Check for instance Line 87: “The performance of STRK to predict Ta from MODIS LST products was compared with the performance of the linear regression model”; after this line, the authors talk about RMSEs, but it’s not clear what they have been compared to. We are talking basically about validation studies that compare the performance of different regression methods to build TA from LST, but what are they compared to? Station data, I guess, otherwise what would you compare error against? This is not clear in the text, and the introduction in general gives a skewed impression of what you are trying to achieve.

Along the same lines, it might be appropriate to mention the limitations of satellite based models, for instance spatial and temporal problems, otherwise one could jokingly ask why we are not relying completely on satellite date and waste money and time measuring temperature with AWSs. The main problem mentioned is only that satellites are not measuring directly TA “but only the land surface temperature”, and this doesn’t capture the main problems of satellite retrieval of temperature data (or atmospheric data in general).

Section 3.1. Remote sensing data is, in my opinion, unstructured, with a lot of unnecessary details, that makes it difficult to read. I would suggest a complete re-write. For instance, some questions that popped in my mind when reading were: if data are used from 2002 to 2017, why is a method used only since 2016 discussed at length? Is this 006c data used? Or the 005c data used? Or both, combining one until 2016 and one after 2016?

Another important point that is not addressed is the one referring to R2 values, although some valuable information is implicit in the text. It is known that, given an ever-increasing number of variables, it is possible to get higher and higher values of R2, without there being a real increase in its predicting value. The fact that the authors highlight how only three variables are enough to get meaningful results, is a good qualitative assessment of predicting power, as the high correlation and R2 values and small RMSE errors are more ‘valuable’ since they come from only three variables. It’s easy to find references to this in literature and just a short explanation would suffice to address this point that would give more robustness to the authors’ findings.
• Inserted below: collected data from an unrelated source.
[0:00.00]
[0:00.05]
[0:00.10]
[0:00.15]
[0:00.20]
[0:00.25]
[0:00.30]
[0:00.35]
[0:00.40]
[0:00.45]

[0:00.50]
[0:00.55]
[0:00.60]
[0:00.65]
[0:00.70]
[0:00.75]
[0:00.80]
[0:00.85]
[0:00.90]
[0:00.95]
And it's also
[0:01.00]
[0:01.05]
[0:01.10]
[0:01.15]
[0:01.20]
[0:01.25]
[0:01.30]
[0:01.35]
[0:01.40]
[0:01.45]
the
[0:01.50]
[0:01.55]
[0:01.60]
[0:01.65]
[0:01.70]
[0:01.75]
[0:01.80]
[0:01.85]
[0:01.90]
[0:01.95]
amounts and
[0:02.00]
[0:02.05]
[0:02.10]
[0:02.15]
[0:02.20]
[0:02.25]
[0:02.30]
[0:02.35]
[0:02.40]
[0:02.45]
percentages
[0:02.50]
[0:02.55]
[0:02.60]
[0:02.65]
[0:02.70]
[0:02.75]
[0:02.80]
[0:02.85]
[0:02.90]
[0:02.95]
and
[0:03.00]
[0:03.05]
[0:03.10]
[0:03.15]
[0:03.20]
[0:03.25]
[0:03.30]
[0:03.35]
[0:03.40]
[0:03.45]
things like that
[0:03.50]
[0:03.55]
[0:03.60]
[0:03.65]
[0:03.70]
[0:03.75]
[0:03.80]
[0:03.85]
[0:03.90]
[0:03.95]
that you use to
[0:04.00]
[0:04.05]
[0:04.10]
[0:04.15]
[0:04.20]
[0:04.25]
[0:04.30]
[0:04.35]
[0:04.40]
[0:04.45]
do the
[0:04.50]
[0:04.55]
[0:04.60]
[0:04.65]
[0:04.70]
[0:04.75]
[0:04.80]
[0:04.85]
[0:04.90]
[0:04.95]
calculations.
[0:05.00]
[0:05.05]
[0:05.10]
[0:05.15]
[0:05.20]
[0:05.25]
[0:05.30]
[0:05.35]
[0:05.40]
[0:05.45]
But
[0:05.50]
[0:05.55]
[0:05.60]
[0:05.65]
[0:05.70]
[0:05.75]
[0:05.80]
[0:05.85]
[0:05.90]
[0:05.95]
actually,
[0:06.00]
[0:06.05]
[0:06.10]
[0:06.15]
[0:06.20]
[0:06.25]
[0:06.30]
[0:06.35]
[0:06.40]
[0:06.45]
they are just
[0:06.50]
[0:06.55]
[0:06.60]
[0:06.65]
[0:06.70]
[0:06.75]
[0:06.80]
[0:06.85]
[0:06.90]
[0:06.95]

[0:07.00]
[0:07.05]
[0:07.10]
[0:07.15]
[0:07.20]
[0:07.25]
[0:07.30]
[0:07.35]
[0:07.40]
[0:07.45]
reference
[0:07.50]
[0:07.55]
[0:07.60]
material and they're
It is also interesting that the authors used latitude and longitude as variables. While the use of latitude makes sense, given the different solar radiation absorbed at different months throughout the year at different latitudes, the use of longitude is meaningful probably because it actually is a good proxy for the distance from the sea, which can act as a mitigating factor (studies have shown this in several cold regions in northern latitudes, for instance Norway, Sweden and Finland). I think that the authors would make the use of longitude more robust if they made this correlation explicit. As I am not familiar with the climate of Mongolia and north-east Asia, I might be wrong in this assumption; but as the use of longitude is slightly puzzling me, if my understanding is correct it should be included briefly (maybe with one or two references), if my understanding is wrong then I would really like to know the rationale behind the use of longitude as a predictor in this study. Note that longitude, although not as important as LSTd LSTn and latitude, has nonetheless good predictor values, so mentioning it in the text might be valuable, although not absolutely necessary.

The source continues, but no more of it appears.